Sunday, October 11, 2009

Update on the N900 FM Radio

Success! We can receive FM radio on the N900 now.

Controlling the FM radio in the N900 is tricky stuff. At first, the hardware is disabled for power saving reasons. Bluetooth has to be powered up, the I2C communication bus has to be powered up, and only then, the FM radio driver will actually load.

I have created a package n900-fmrx-enabler for this task. The FMRX-Enabler is a D-Bus service that takes care about enabling the FM radio hardware on request and powering it down again when no application are using it.

After the driver has been loaded by the FMRX-Enabler, the FM radio provides two interfaces for controlling. A classic Video4Linux2 interface featuring only the basic stuff such as setting the frequency and muting/unmuting it, and a sysfs interface where you can read and write into file-like objects to control the radio.

Another tricky part is getting to hear sound from the radio. Unlike the N800, the FM radio doesn't output to the speakers directly. You have to capture the sound from the PGA line and play it back. A simple GStreamer pipeline such as
gst-launch pulsesrc ! pulsesink

does the job, after enabling PGA line2 and PGA capturing in the mixer.

I have uploaded an application package fmradio for the FM radio to extras-testing. Testers are encouraged to test this, too.

One drawback with the FM radio is that due to constant capturing and replaying, the FM radio is kinda demanding on the battery. There's no safe way around that.

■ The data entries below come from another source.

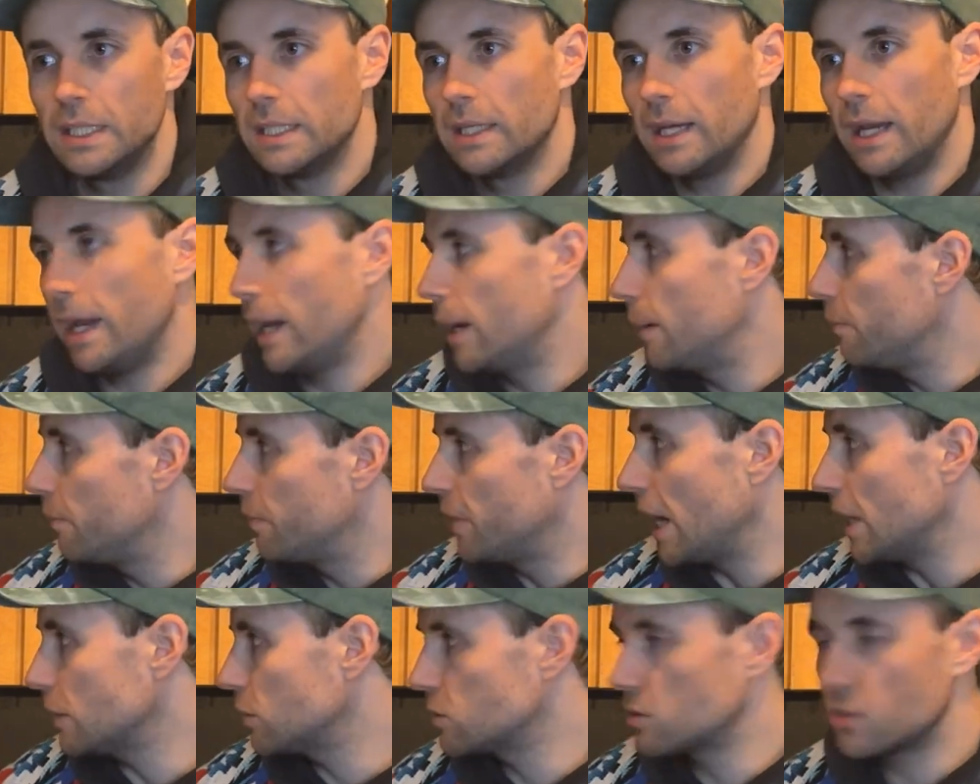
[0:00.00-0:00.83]

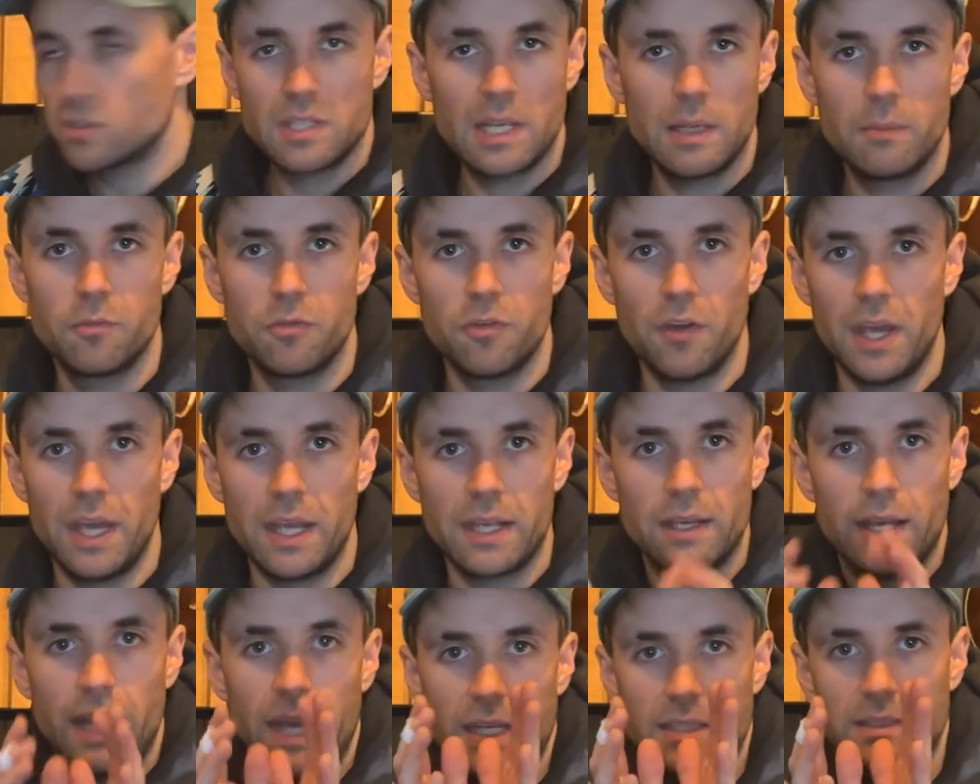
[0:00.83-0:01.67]
That does the same
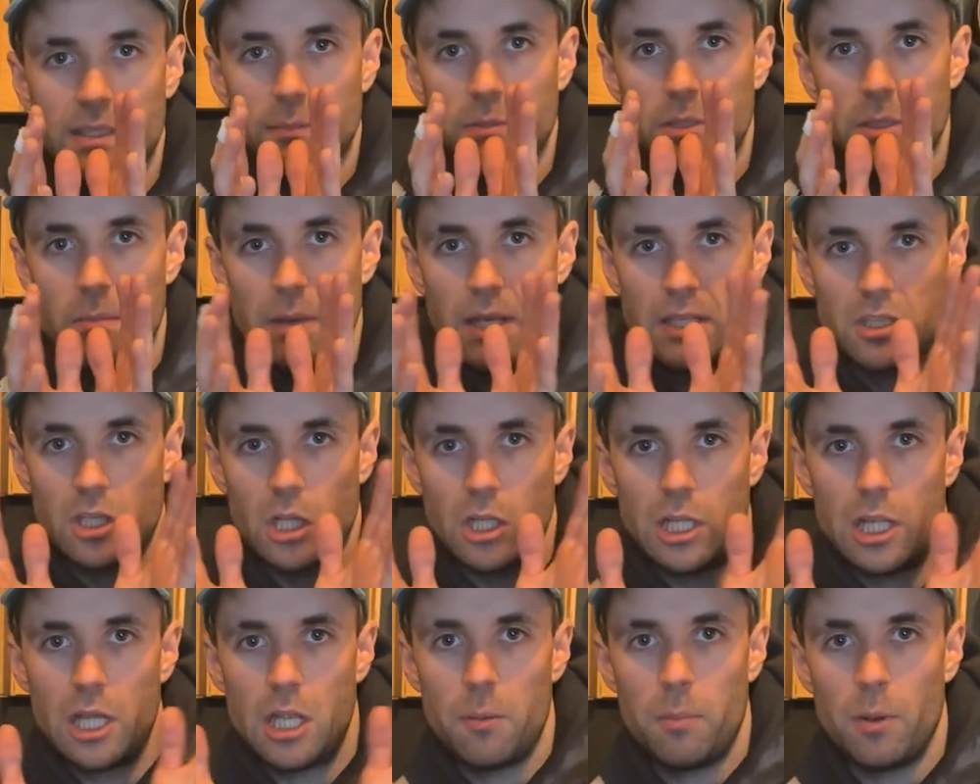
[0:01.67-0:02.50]
thing, except it makes it a
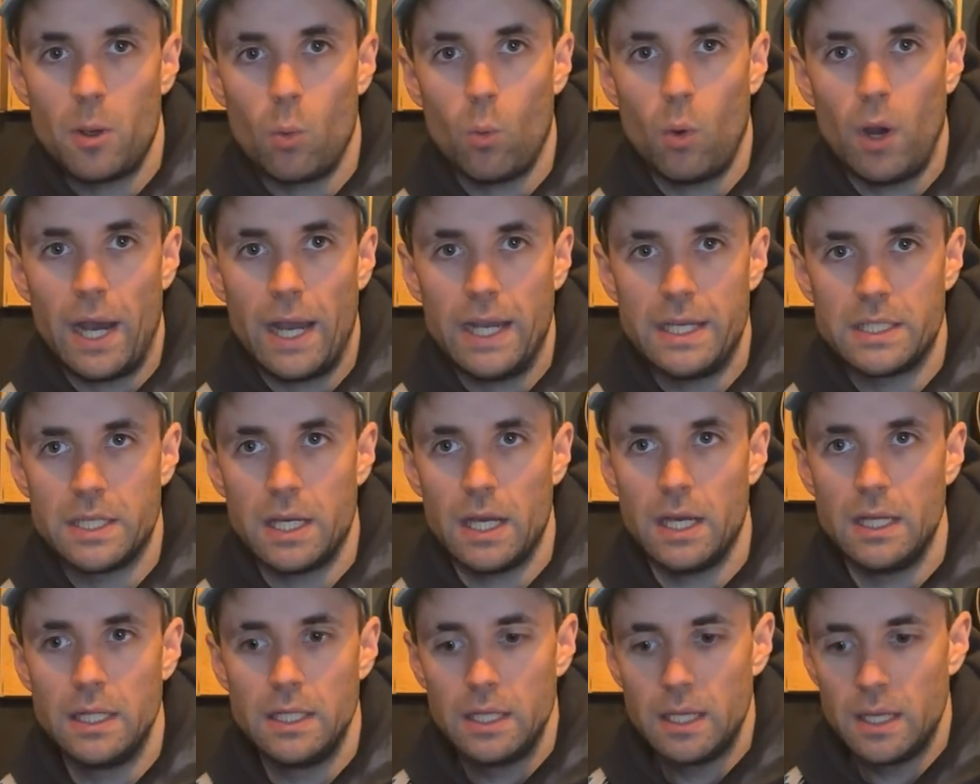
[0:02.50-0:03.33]
little bit
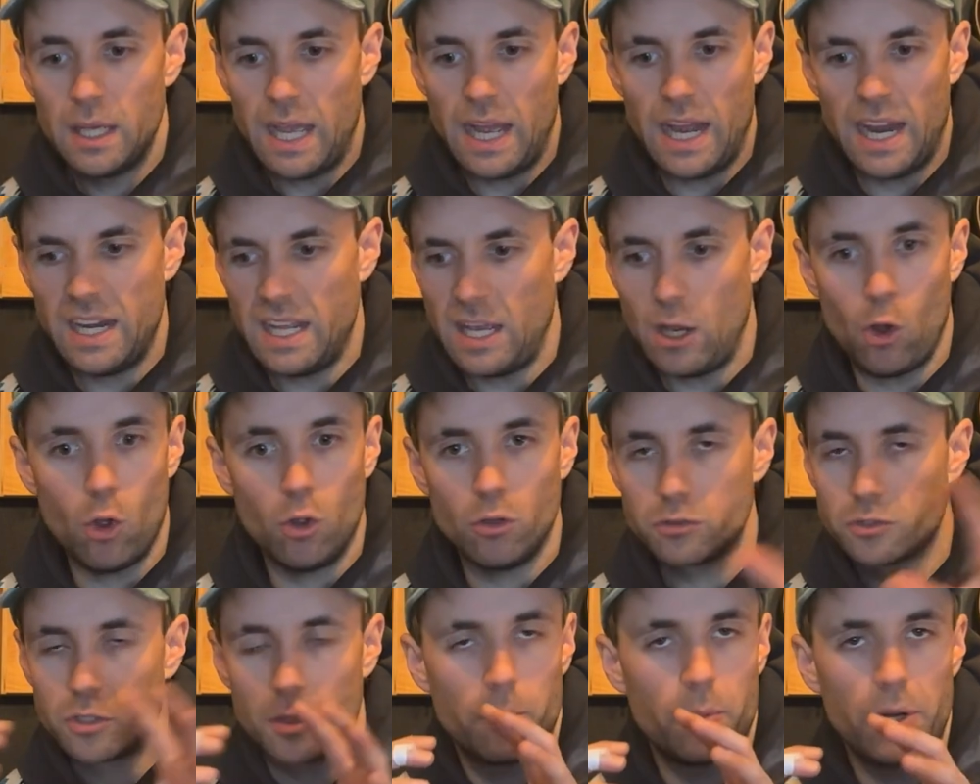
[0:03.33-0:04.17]
wider, and it
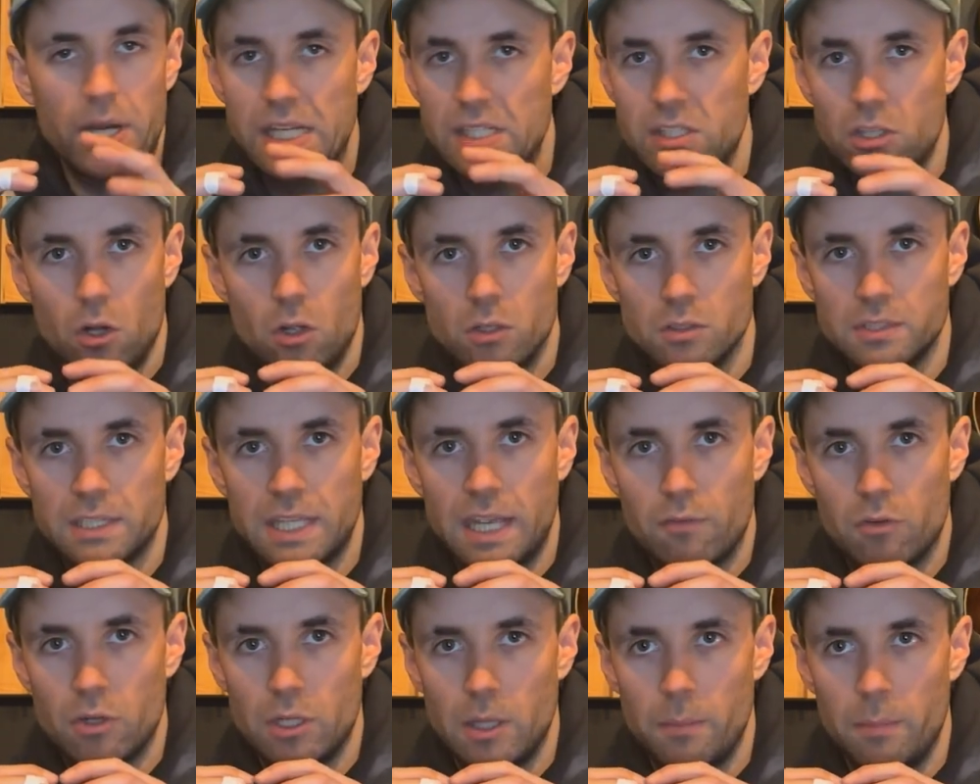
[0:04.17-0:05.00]
also brings it all
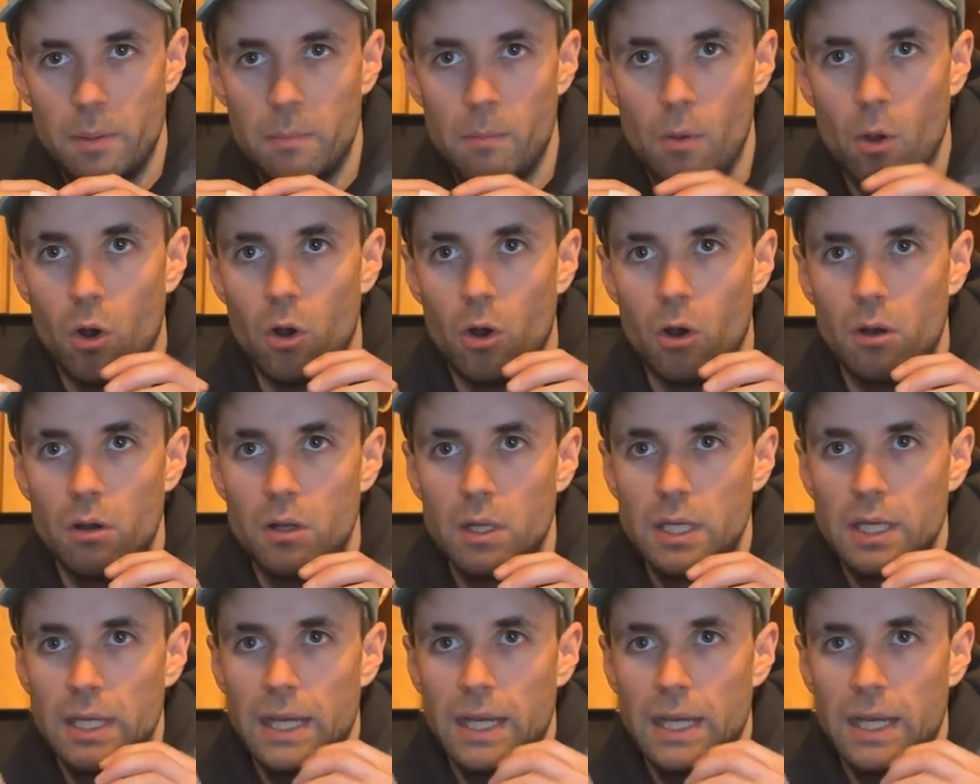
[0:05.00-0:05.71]
together a little bit more.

The unsafe way around that can damage your speakers, so capturing/replaying is a must.

I'm gonna put up some developer documentation for the FM radio stuff.

12 comments:

Jonathan Pritchard said...

Good job, thanks.

previouslysilentOld said...

doesn't this mean that you could implement a replay buffer, so that you could rewind live radio if you missed a bit? you could also dump the stream to record it too.

Martin Grimme said...

Yes, this is possible.

Raghu said...

Tried it, but could not get any sound of it ... When i initially started the app, it asked me to connect headphones, which wud act as a FM antenna. Even after connecting Nokia earphones from my N810, i could not hear any sound

Matti Viljanen said...

Raghu, the app is for Nokia N900, not N810!

I thought I would never use FM radio on a small device (I have terrible headache-experiences from cell phone radios [which tend to hiss and buzz and...]) Maybe this time I can get useful radio.

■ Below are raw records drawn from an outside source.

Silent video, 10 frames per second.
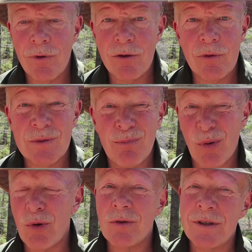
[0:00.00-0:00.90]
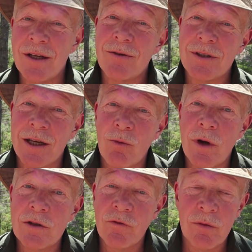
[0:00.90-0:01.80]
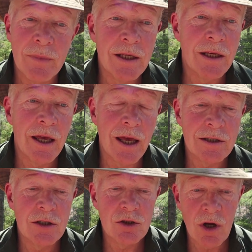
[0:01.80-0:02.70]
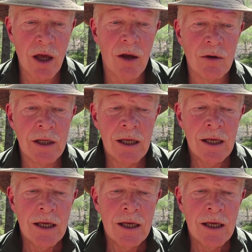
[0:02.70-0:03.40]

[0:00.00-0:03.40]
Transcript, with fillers: whether it's boiled dinners like it was for me as a child,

About the battery time, not an issue to me, because I would only listen to it at home, with a charger.

Raghu said...

@Matti: I tried the app on N900, but used the N810 earphones. Sorry, i shud have made that clear :)

Unknown said...

I get the same as Raghu, the app seems to work and asks to connect the headphones (mine are for the N900). No sound though.

Unknown said...

Hey it was exciting...But I did not figure out how to install either the radio or the media box...Any other plug-ins required? Thanks a lot~!

hijotech said...

After installing the FMradio (apt-get install fmradio) I could launch it, and see, that it works(tuning to a frequency, I could see via RDS the station name and Song?artist), but neither I could at first hear the music.

Then I launched from console the "alsamixer -c0".And I then I moved to the right, and by pressing "M" I unmuted "Left PGA Bypass Mixer Line Swi" + "Left PGA Mixer Line2L" + "Right PGA Bypass Mixer Line Swi" + "Right PGA Mixer Line2R"

Mert Gülsoy said...

Perfect Man, thanks.

Anonymous said...

Tried the app and it works. But there are two problems left that should be fixed. First: It seems that there's a problem if other applications cause high CPU load. Audio output becomes stuttering or fully stops (e.g. if opening a web page containing some flash banners in the browser). In the latter case the FM radio must be closed and started again to get the sound back. 2. After starting the app there's "classic fm noise" in my headphones until the app tunes into the frequency of the last active radio station. Maybe audio should be muted until the frequency is finally set.

Unknown said...

great app, but there is a problem when you get an incoming call and if you don't answer it, the radio does not come back after the call has dissconected.